[[ Exercise material open ]]
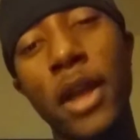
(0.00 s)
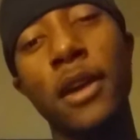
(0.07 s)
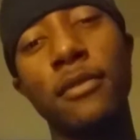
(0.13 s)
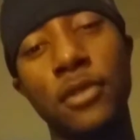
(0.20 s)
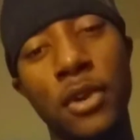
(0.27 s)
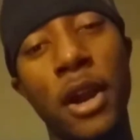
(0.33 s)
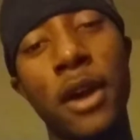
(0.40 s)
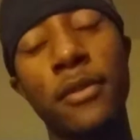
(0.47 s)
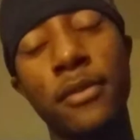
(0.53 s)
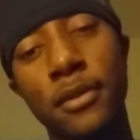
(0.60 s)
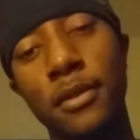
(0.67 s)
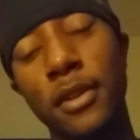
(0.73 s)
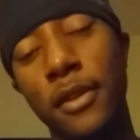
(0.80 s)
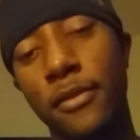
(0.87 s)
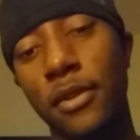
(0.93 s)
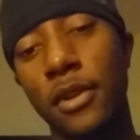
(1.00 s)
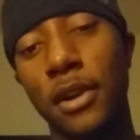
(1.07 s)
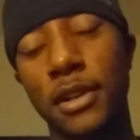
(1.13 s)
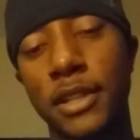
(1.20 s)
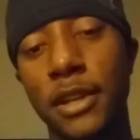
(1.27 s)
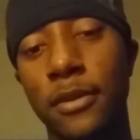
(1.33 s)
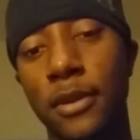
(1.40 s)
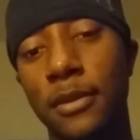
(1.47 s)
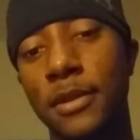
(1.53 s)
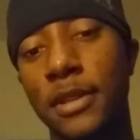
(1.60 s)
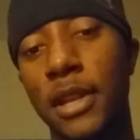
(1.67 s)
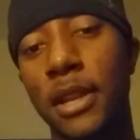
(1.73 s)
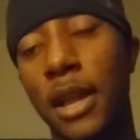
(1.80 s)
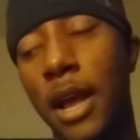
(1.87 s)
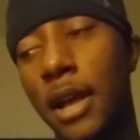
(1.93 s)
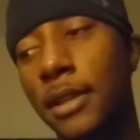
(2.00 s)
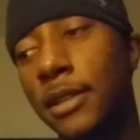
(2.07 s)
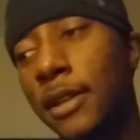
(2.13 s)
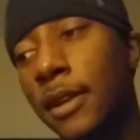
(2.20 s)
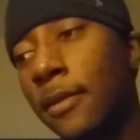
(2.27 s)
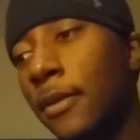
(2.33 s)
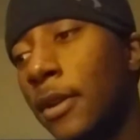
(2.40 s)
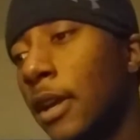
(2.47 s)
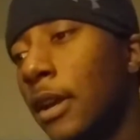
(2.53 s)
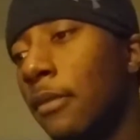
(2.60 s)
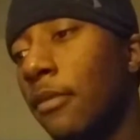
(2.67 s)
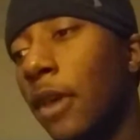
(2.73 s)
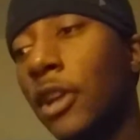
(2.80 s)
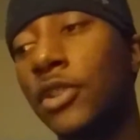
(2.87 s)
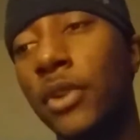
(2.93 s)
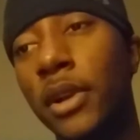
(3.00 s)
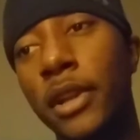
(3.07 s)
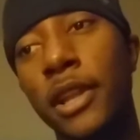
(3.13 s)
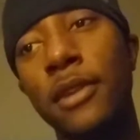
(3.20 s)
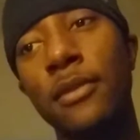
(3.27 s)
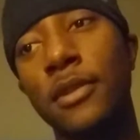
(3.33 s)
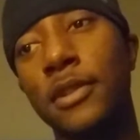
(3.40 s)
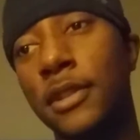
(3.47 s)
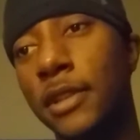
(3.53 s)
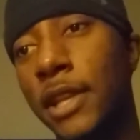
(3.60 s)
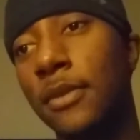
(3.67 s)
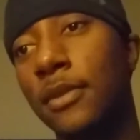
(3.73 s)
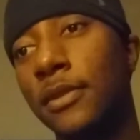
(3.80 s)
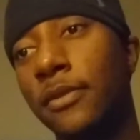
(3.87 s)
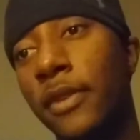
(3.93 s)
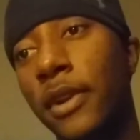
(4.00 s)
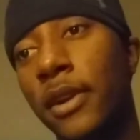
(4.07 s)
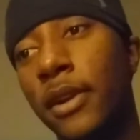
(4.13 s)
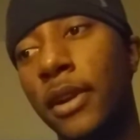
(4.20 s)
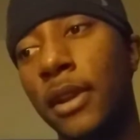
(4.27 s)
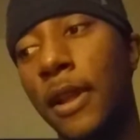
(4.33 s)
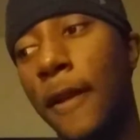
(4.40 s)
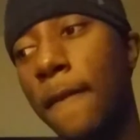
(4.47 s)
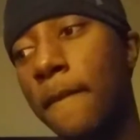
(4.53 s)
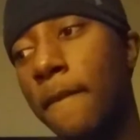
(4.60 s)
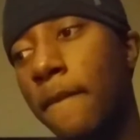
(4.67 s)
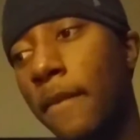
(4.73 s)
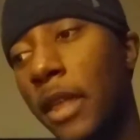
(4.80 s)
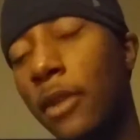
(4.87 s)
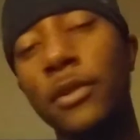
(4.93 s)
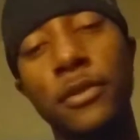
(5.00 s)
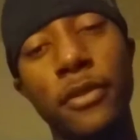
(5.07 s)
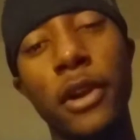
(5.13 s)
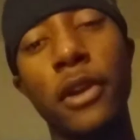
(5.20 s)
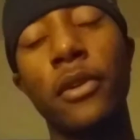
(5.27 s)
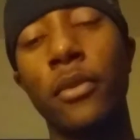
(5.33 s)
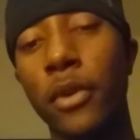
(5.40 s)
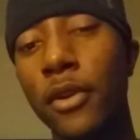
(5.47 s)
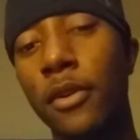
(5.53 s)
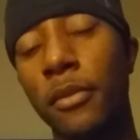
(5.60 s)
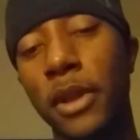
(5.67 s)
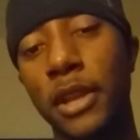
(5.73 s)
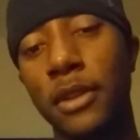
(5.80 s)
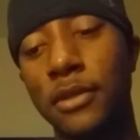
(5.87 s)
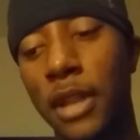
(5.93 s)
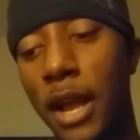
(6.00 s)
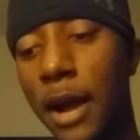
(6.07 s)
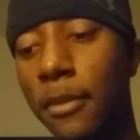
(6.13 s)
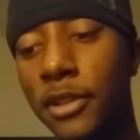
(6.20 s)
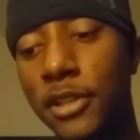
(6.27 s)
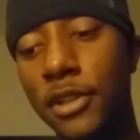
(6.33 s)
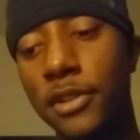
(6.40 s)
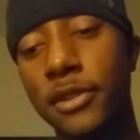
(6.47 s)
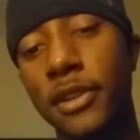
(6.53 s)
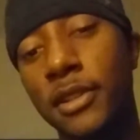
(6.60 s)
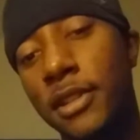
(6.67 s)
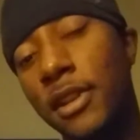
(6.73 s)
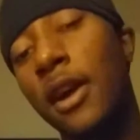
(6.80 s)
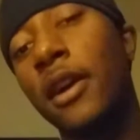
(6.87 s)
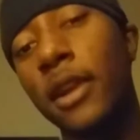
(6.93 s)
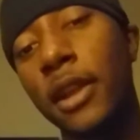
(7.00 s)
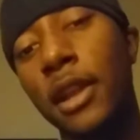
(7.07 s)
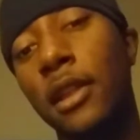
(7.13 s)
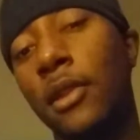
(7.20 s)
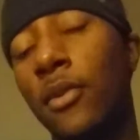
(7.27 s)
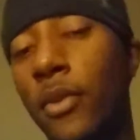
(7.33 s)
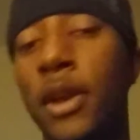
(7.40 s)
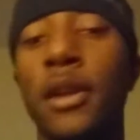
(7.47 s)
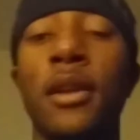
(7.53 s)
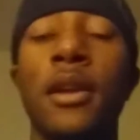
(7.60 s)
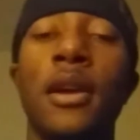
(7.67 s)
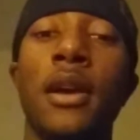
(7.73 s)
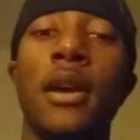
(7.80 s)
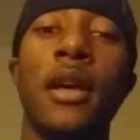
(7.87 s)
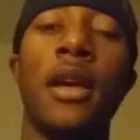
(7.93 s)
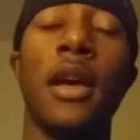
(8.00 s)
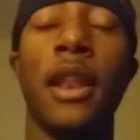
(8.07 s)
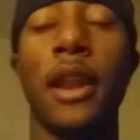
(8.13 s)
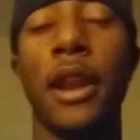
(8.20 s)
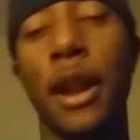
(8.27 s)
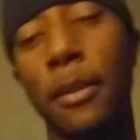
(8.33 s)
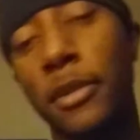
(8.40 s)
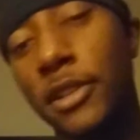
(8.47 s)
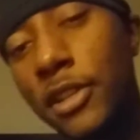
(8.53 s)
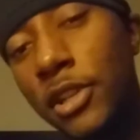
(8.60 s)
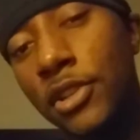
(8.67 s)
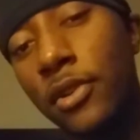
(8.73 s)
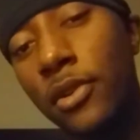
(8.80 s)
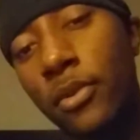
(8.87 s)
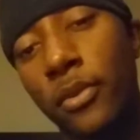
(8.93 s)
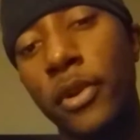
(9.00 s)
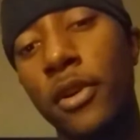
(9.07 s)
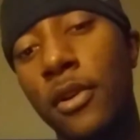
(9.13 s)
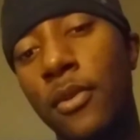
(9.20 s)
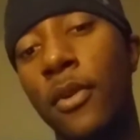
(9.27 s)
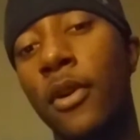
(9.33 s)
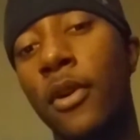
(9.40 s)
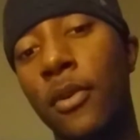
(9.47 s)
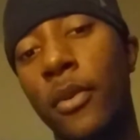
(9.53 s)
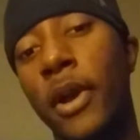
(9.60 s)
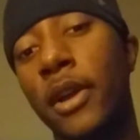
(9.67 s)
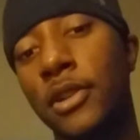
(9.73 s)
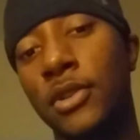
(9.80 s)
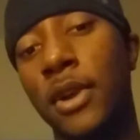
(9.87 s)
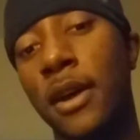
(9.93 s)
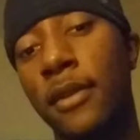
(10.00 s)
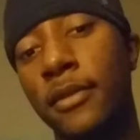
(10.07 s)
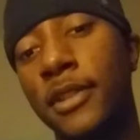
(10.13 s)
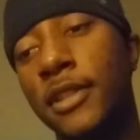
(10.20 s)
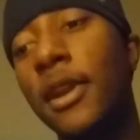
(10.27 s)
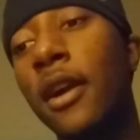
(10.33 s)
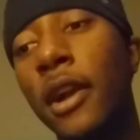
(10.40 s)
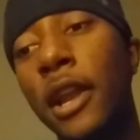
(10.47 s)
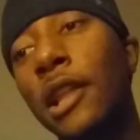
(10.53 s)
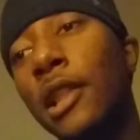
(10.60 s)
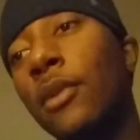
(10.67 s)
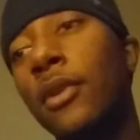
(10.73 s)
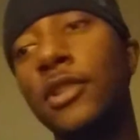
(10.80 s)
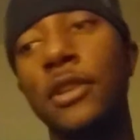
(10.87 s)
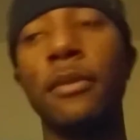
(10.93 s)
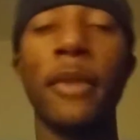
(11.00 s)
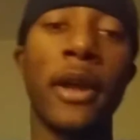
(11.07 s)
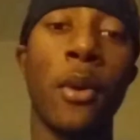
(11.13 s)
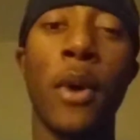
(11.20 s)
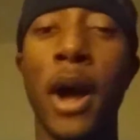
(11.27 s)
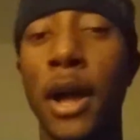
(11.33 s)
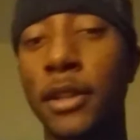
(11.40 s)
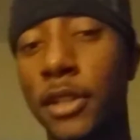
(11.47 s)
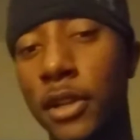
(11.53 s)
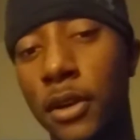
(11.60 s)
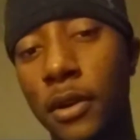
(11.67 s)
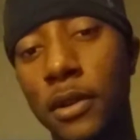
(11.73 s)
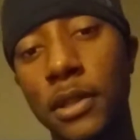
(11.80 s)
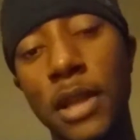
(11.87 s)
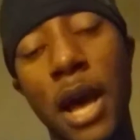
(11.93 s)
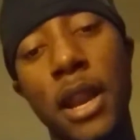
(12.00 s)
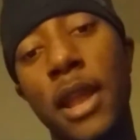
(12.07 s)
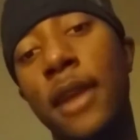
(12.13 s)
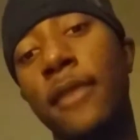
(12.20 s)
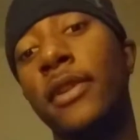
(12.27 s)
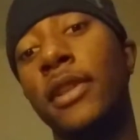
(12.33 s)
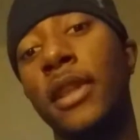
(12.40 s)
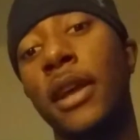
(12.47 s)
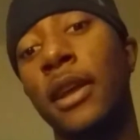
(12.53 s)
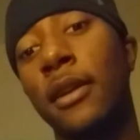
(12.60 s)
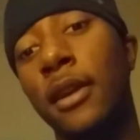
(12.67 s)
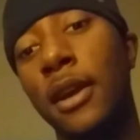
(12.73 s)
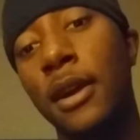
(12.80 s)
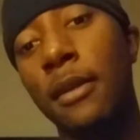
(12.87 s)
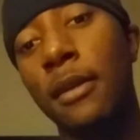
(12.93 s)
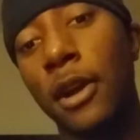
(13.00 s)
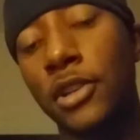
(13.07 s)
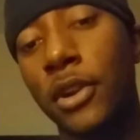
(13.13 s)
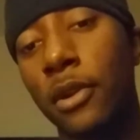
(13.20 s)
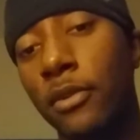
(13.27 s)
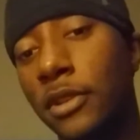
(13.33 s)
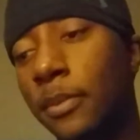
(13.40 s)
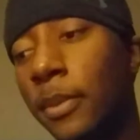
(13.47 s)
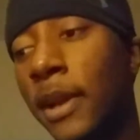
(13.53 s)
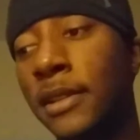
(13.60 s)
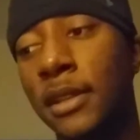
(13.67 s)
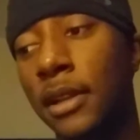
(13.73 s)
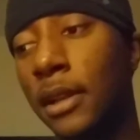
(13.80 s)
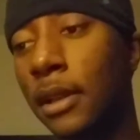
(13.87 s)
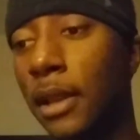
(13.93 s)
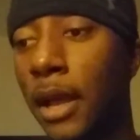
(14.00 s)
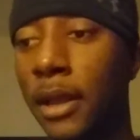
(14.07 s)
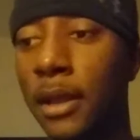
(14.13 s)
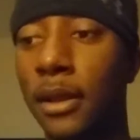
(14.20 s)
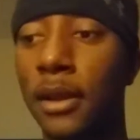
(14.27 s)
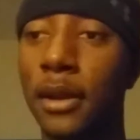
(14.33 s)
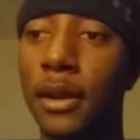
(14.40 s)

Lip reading: of driving. If you understand what I'm saying, the concept. My trainer, he was very real with me. He was like, I'm gonna teach you the C.R England way, and then I'm gonna teach you the real world way of driving. C.R England wants you to make wide turns out of everything. My trainer was basically like,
[[ Exercise material closed ]]
**What the exercise asks:**
Leave the pictures out, then print every entry exactly as it reads.

**Task response:**
(0.00 s)
(0.07 s)
(0.13 s)
(0.20 s)
(0.27 s)
(0.33 s)
(0.40 s)
(0.47 s)
(0.53 s)
(0.60 s)
(0.67 s)
(0.73 s)
(0.80 s)
(0.87 s)
(0.93 s)
(1.00 s)
(1.07 s)
(1.13 s)
(1.20 s)
(1.27 s)
(1.33 s)
(1.40 s)
(1.47 s)
(1.53 s)
(1.60 s)
(1.67 s)
(1.73 s)
(1.80 s)
(1.87 s)
(1.93 s)
(2.00 s)
(2.07 s)
(2.13 s)
(2.20 s)
(2.27 s)
(2.33 s)
(2.40 s)
(2.47 s)
(2.53 s)
(2.60 s)
(2.67 s)
(2.73 s)
(2.80 s)
(2.87 s)
(2.93 s)
(3.00 s)
(3.07 s)
(3.13 s)
(3.20 s)
(3.27 s)
(3.33 s)
(3.40 s)
(3.47 s)
(3.53 s)
(3.60 s)
(3.67 s)
(3.73 s)
(3.80 s)
(3.87 s)
(3.93 s)
(4.00 s)
(4.07 s)
(4.13 s)
(4.20 s)
(4.27 s)
(4.33 s)
(4.40 s)
(4.47 s)
(4.53 s)
(4.60 s)
(4.67 s)
(4.73 s)
(4.80 s)
(4.87 s)
(4.93 s)
(5.00 s)
(5.07 s)
(5.13 s)
(5.20 s)
(5.27 s)
(5.33 s)
(5.40 s)
(5.47 s)
(5.53 s)
(5.60 s)
(5.67 s)
(5.73 s)
(5.80 s)
(5.87 s)
(5.93 s)
(6.00 s)
(6.07 s)
(6.13 s)
(6.20 s)
(6.27 s)
(6.33 s)
(6.40 s)
(6.47 s)
(6.53 s)
(6.60 s)
(6.67 s)
(6.73 s)
(6.80 s)
(6.87 s)
(6.93 s)
(7.00 s)
(7.07 s)
(7.13 s)
(7.20 s)
(7.27 s)
(7.33 s)
(7.40 s)
(7.47 s)
(7.53 s)
(7.60 s)
(7.67 s)
(7.73 s)
(7.80 s)
(7.87 s)
(7.93 s)
(8.00 s)
(8.07 s)
(8.13 s)
(8.20 s)
(8.27 s)
(8.33 s)
(8.40 s)
(8.47 s)
(8.53 s)
(8.60 s)
(8.67 s)
(8.73 s)
(8.80 s)
(8.87 s)
(8.93 s)
(9.00 s)
(9.07 s)
(9.13 s)
(9.20 s)
(9.27 s)
(9.33 s)
(9.40 s)
(9.47 s)
(9.53 s)
(9.60 s)
(9.67 s)
(9.73 s)
(9.80 s)
(9.87 s)
(9.93 s)
(10.00 s)
(10.07 s)
(10.13 s)
(10.20 s)
(10.27 s)
(10.33 s)
(10.40 s)
(10.47 s)
(10.53 s)
(10.60 s)
(10.67 s)
(10.73 s)
(10.80 s)
(10.87 s)
(10.93 s)
(11.00 s)
(11.07 s)
(11.13 s)
(11.20 s)
(11.27 s)
(11.33 s)
(11.40 s)
(11.47 s)
(11.53 s)
(11.60 s)
(11.67 s)
(11.73 s)
(11.80 s)
(11.87 s)
(11.93 s)
(12.00 s)
(12.07 s)
(12.13 s)
(12.20 s)
(12.27 s)
(12.33 s)
(12.40 s)
(12.47 s)
(12.53 s)
(12.60 s)
(12.67 s)
(12.73 s)
(12.80 s)
(12.87 s)
(12.93 s)
(13.00 s)
(13.07 s)
(13.13 s)
(13.20 s)
(13.27 s)
(13.33 s)
(13.40 s)
(13.47 s)
(13.53 s)
(13.60 s)
(13.67 s)
(13.73 s)
(13.80 s)
(13.87 s)
(13.93 s)
(14.00 s)
(14.07 s)
(14.13 s)
(14.20 s)
(14.27 s)
(14.33 s)
(14.40 s)

Lip reading: of driving. If you understand what I'm saying, the concept. My trainer, he was very real with me. He was like, I'm gonna teach you the C.R England way, and then I'm gonna teach you the real world way of driving. C.R England wants you to make wide turns out of everything. My trainer was basically like,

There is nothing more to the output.